● Exercise instructions:
Only one span is wanted from the lines below: from the one with "[00:00:00.18]" up to and including the one with "[00:00:04.06]". Copy it exactly, without images.

● Records supplied:
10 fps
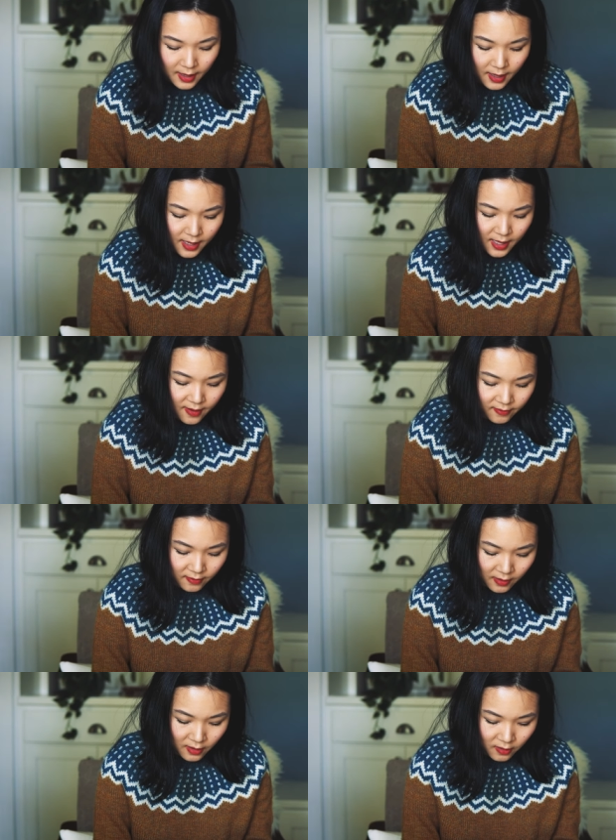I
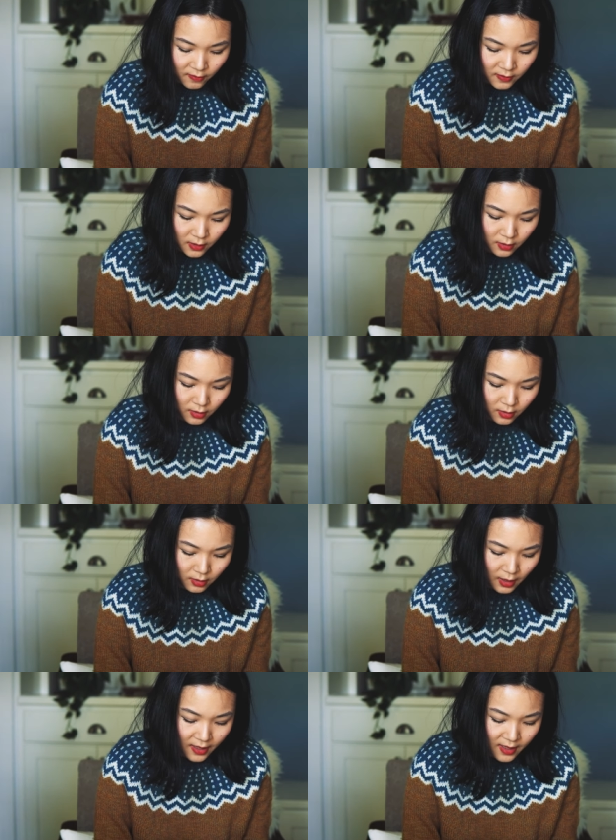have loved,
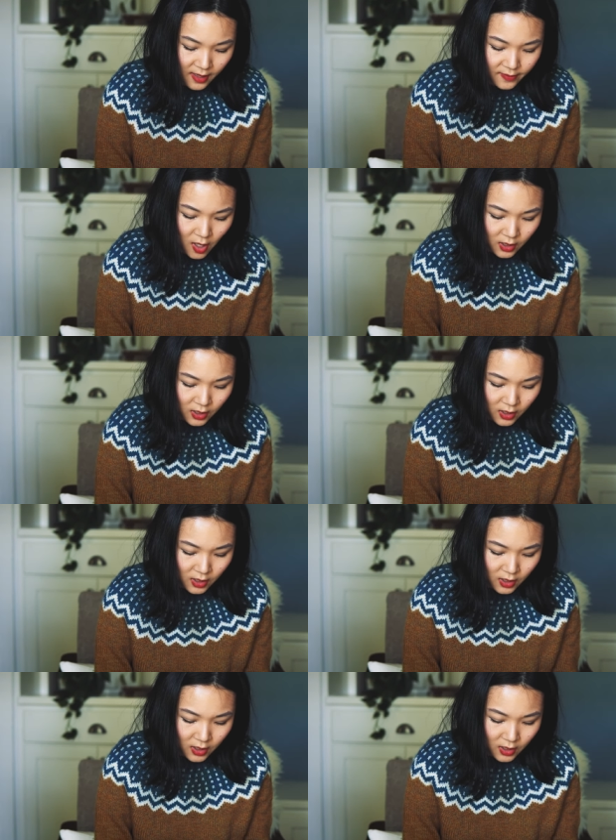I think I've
* * *
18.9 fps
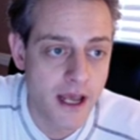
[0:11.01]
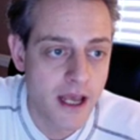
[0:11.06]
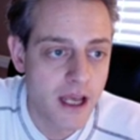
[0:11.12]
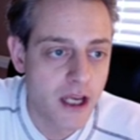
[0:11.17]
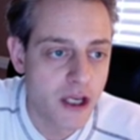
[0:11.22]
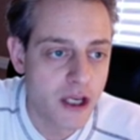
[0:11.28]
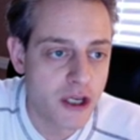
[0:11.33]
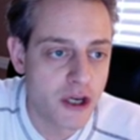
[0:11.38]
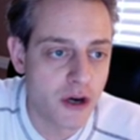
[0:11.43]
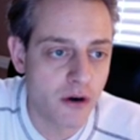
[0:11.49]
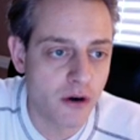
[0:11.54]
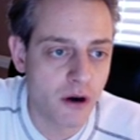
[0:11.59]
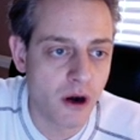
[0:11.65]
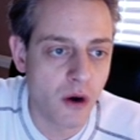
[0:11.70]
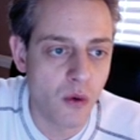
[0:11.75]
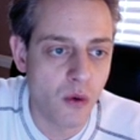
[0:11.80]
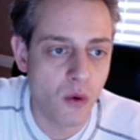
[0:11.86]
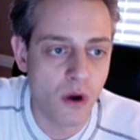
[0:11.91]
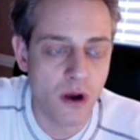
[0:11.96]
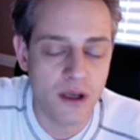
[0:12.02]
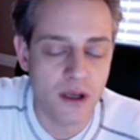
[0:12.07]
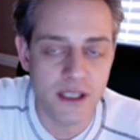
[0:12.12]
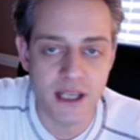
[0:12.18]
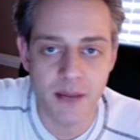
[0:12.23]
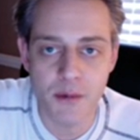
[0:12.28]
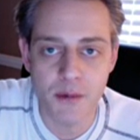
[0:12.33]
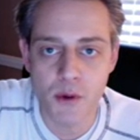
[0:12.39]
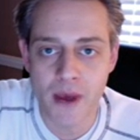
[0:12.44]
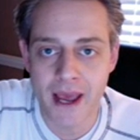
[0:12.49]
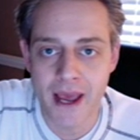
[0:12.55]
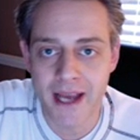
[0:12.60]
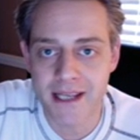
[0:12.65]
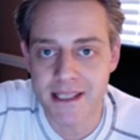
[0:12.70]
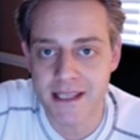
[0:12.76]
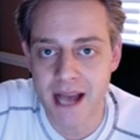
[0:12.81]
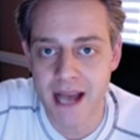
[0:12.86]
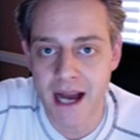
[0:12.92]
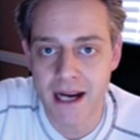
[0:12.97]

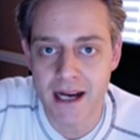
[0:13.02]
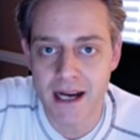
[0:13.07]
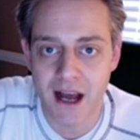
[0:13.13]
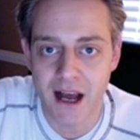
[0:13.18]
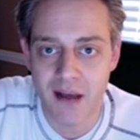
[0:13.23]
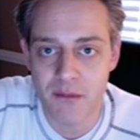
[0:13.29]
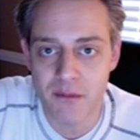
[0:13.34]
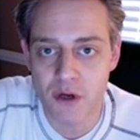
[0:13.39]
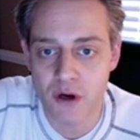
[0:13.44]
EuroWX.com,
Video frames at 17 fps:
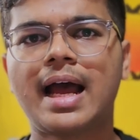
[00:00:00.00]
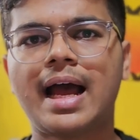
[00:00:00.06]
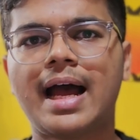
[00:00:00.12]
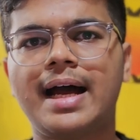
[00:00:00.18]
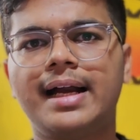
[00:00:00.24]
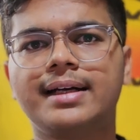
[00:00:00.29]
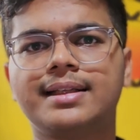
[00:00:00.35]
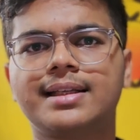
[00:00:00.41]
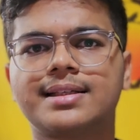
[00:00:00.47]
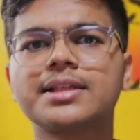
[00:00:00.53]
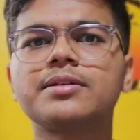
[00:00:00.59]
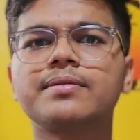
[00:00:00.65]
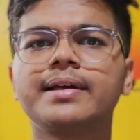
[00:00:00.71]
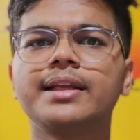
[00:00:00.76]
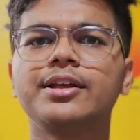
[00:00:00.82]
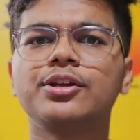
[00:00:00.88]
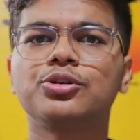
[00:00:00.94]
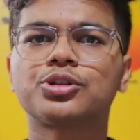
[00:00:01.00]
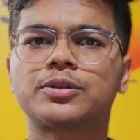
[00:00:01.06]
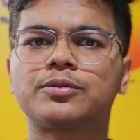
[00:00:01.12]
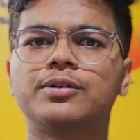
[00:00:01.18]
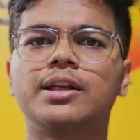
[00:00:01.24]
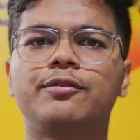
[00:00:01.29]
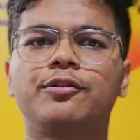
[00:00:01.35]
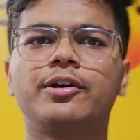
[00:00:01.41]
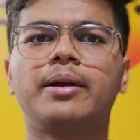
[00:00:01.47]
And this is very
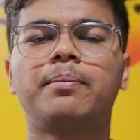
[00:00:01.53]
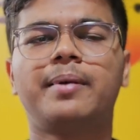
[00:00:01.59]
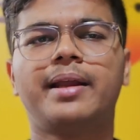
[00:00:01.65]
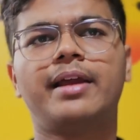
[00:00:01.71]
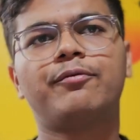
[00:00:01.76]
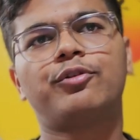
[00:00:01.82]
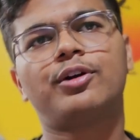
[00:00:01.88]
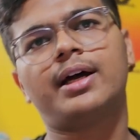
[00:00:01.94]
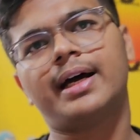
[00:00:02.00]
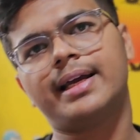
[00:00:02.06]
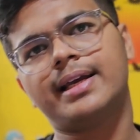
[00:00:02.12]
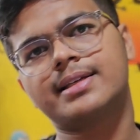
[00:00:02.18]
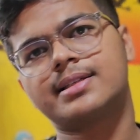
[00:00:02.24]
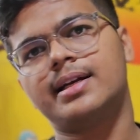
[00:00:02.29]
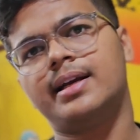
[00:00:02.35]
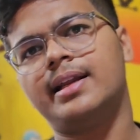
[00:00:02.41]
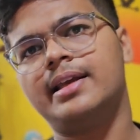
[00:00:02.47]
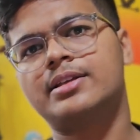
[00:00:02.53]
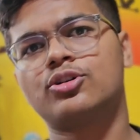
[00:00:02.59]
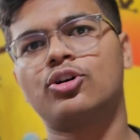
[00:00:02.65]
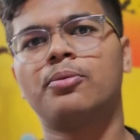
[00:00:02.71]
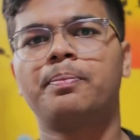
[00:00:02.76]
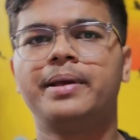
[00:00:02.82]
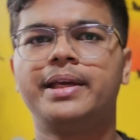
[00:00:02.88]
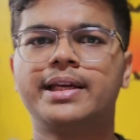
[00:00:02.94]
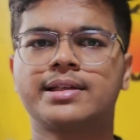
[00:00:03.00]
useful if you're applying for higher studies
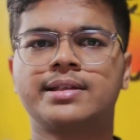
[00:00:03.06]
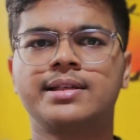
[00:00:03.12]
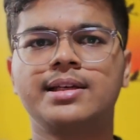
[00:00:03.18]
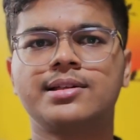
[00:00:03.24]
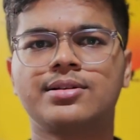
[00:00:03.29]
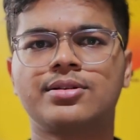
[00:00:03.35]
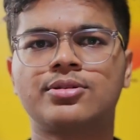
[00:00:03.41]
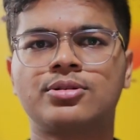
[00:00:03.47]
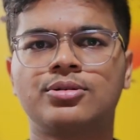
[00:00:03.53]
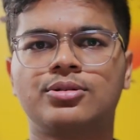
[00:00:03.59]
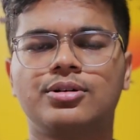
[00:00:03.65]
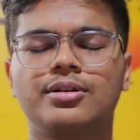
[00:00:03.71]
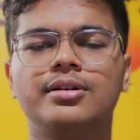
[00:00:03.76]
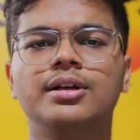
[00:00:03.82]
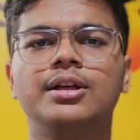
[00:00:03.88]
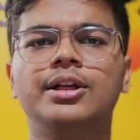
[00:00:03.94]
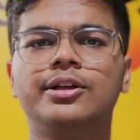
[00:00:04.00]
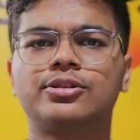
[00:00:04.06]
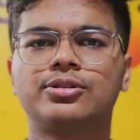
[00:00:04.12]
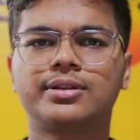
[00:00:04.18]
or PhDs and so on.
==
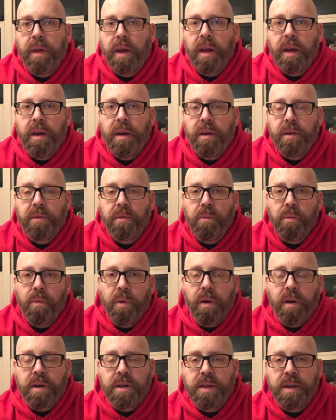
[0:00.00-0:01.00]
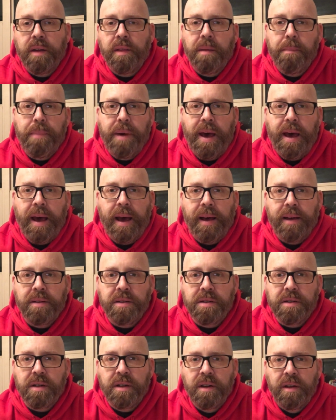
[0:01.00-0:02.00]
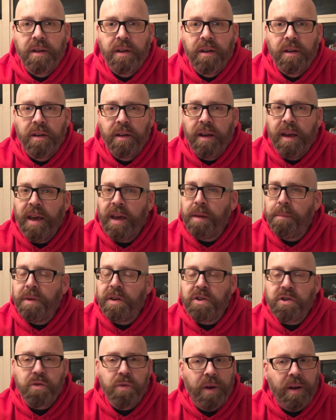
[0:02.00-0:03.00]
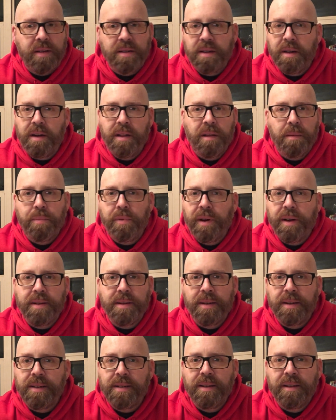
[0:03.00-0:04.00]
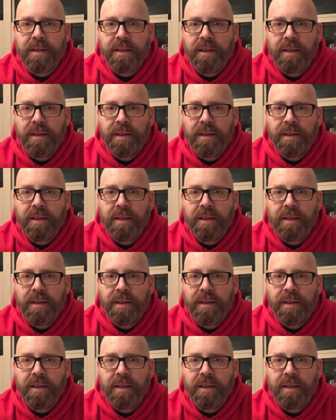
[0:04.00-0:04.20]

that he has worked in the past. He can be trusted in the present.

● Task solution:
[00:00:00.18]
[00:00:00.24]
[00:00:00.29]
[00:00:00.35]
[00:00:00.41]
[00:00:00.47]
[00:00:00.53]
[00:00:00.59]
[00:00:00.65]
[00:00:00.71]
[00:00:00.76]
[00:00:00.82]
[00:00:00.88]
[00:00:00.94]
[00:00:01.00]
[00:00:01.06]
[00:00:01.12]
[00:00:01.18]
[00:00:01.24]
[00:00:01.29]
[00:00:01.35]
[00:00:01.41]
[00:00:01.47]
And this is very
[00:00:01.53]
[00:00:01.59]
[00:00:01.65]
[00:00:01.71]
[00:00:01.76]
[00:00:01.82]
[00:00:01.88]
[00:00:01.94]
[00:00:02.00]
[00:00:02.06]
[00:00:02.12]
[00:00:02.18]
[00:00:02.24]
[00:00:02.29]
[00:00:02.35]
[00:00:02.41]
[00:00:02.47]
[00:00:02.53]
[00:00:02.59]
[00:00:02.65]
[00:00:02.71]
[00:00:02.76]
[00:00:02.82]
[00:00:02.88]
[00:00:02.94]
[00:00:03.00]
useful if you're applying for higher studies
[00:00:03.06]
[00:00:03.12]
[00:00:03.18]
[00:00:03.24]
[00:00:03.29]
[00:00:03.35]
[00:00:03.41]
[00:00:03.47]
[00:00:03.53]
[00:00:03.59]
[00:00:03.65]
[00:00:03.71]
[00:00:03.76]
[00:00:03.82]
[00:00:03.88]
[00:00:03.94]
[00:00:04.00]
[00:00:04.06]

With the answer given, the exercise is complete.